What is being asked
Lines in which "Silent" appears should be pulled from the data below.
------------------------------
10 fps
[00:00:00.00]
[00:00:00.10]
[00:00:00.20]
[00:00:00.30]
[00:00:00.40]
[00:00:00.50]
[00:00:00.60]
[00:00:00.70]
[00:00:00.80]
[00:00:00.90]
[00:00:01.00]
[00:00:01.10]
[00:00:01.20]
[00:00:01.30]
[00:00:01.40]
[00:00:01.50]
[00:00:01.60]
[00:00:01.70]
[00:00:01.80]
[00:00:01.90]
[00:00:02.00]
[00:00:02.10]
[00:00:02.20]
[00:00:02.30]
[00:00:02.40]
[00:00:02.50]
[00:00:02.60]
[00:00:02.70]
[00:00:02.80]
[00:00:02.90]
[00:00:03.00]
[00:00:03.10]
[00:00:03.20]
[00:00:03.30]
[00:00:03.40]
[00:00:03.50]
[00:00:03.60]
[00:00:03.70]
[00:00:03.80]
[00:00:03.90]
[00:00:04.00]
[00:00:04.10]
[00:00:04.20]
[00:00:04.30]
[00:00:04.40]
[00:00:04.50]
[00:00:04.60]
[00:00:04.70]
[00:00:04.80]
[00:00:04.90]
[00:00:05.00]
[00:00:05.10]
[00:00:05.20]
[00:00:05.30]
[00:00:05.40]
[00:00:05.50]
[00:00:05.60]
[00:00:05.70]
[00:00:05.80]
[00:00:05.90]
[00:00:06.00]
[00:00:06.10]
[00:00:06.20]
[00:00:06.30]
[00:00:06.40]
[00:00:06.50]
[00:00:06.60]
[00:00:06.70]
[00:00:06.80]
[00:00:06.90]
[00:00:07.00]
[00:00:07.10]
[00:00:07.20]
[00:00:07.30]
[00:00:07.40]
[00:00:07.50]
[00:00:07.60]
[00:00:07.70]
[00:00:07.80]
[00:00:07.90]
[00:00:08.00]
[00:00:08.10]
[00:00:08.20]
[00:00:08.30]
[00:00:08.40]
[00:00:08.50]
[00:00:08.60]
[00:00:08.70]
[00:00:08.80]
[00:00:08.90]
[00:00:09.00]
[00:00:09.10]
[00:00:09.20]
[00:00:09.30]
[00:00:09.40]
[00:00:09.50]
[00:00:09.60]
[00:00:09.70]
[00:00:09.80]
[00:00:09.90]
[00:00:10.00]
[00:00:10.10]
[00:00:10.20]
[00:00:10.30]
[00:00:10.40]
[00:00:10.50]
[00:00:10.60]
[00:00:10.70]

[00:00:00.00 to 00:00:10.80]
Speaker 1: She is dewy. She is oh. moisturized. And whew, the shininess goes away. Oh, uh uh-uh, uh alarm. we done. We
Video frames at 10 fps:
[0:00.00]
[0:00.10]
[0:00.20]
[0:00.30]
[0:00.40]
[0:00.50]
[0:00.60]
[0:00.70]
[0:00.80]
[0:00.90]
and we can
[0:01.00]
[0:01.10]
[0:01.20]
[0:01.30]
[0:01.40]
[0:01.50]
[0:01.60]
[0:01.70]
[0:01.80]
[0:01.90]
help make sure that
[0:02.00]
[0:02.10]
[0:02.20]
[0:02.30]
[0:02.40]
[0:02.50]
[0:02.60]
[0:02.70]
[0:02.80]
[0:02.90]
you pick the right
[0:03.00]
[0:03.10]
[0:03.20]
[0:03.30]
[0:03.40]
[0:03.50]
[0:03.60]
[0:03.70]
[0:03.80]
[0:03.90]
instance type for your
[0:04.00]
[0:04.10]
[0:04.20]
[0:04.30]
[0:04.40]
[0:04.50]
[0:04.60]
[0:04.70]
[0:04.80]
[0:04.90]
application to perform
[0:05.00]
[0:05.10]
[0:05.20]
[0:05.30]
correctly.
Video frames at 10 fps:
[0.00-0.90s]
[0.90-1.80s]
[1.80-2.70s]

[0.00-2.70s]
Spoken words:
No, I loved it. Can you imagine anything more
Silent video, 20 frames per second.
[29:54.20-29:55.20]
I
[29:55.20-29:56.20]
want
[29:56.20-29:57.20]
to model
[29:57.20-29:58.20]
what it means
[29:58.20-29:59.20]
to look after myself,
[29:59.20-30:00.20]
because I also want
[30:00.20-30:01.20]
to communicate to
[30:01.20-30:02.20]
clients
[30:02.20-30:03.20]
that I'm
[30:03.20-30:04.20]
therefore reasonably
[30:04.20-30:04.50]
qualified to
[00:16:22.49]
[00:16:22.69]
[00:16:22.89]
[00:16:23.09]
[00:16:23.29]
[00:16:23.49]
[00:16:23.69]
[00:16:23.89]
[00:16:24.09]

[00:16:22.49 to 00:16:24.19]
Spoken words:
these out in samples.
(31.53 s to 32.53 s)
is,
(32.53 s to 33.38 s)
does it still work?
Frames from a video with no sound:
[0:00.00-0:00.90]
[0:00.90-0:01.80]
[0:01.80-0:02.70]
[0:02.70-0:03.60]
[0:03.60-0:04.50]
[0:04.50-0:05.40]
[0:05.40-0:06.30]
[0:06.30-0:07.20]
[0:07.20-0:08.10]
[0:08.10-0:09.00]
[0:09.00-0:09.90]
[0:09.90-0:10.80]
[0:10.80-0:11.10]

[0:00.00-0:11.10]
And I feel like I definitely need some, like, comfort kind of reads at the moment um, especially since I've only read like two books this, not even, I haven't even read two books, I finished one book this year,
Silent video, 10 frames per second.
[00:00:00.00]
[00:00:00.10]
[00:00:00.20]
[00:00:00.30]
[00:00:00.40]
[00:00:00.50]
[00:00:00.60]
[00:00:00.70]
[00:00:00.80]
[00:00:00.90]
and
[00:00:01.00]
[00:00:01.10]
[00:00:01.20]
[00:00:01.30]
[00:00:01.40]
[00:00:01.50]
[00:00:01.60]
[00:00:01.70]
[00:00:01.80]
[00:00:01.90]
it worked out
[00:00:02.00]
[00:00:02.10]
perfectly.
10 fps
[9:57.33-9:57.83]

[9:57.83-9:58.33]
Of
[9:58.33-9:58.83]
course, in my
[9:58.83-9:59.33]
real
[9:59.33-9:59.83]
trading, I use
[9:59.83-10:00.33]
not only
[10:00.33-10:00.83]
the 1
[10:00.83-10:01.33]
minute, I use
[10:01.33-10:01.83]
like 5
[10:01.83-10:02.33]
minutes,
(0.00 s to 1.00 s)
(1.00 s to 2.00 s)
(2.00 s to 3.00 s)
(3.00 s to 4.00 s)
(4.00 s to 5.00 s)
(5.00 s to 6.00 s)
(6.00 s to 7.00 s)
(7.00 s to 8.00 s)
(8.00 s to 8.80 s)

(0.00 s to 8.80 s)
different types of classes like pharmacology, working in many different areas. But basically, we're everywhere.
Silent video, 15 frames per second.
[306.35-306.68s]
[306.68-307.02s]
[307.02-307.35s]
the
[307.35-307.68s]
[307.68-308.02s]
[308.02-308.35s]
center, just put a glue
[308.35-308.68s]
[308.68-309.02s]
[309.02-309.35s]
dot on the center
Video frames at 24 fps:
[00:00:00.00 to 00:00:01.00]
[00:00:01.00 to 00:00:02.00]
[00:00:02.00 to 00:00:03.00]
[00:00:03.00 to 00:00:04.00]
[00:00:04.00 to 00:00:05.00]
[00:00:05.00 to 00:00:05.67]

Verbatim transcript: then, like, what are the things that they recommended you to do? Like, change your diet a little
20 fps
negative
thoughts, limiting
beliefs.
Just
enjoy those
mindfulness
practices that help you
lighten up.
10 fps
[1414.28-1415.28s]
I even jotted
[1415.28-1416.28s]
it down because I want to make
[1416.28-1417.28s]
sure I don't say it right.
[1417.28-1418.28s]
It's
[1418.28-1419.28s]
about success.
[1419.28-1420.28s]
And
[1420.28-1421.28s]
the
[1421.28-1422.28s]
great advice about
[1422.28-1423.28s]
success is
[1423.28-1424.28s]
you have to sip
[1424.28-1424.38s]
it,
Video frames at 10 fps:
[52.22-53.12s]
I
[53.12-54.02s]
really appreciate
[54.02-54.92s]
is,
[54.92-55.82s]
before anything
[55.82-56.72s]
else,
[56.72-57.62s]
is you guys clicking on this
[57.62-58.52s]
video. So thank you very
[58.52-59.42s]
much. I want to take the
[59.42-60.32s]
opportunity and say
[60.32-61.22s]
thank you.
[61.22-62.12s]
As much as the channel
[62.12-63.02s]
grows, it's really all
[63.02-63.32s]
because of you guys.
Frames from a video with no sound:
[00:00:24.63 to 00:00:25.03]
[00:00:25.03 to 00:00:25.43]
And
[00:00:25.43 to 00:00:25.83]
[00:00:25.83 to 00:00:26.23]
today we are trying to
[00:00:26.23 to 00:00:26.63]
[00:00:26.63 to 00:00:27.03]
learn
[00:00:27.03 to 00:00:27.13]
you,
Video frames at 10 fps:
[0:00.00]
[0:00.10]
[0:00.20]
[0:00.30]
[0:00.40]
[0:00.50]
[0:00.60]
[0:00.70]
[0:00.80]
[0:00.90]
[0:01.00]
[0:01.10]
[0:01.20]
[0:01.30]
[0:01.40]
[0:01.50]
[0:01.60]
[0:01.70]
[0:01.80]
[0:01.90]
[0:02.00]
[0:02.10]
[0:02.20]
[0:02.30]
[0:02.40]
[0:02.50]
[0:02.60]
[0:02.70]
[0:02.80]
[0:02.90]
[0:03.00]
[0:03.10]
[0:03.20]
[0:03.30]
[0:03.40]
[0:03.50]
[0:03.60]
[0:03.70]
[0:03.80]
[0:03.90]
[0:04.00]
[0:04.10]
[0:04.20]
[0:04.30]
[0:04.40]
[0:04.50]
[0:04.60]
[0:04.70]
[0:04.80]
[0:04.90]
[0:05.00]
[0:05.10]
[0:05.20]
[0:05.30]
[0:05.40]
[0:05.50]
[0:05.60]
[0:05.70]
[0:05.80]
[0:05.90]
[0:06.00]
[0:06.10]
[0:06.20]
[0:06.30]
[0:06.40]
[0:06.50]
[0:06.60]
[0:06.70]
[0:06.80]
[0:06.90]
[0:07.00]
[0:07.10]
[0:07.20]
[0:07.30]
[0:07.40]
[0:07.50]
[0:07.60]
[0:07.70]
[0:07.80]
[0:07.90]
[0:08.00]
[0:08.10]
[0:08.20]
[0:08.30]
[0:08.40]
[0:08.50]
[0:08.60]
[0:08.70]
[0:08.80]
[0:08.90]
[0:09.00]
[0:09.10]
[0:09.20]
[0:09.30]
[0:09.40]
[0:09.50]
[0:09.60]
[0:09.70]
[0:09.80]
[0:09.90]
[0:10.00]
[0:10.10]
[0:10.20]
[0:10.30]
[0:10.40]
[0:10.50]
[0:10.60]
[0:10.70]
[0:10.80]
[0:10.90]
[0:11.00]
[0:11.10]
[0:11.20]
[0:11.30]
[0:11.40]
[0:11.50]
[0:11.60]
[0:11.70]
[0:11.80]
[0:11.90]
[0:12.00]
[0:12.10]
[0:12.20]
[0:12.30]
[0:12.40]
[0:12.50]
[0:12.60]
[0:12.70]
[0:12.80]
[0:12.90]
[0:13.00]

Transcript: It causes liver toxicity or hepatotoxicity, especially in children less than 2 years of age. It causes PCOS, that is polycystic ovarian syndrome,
------------------------------
Finished task
Silent video, 20 frames per second.
Silent video, 10 frames per second.
Silent video, 15 frames per second.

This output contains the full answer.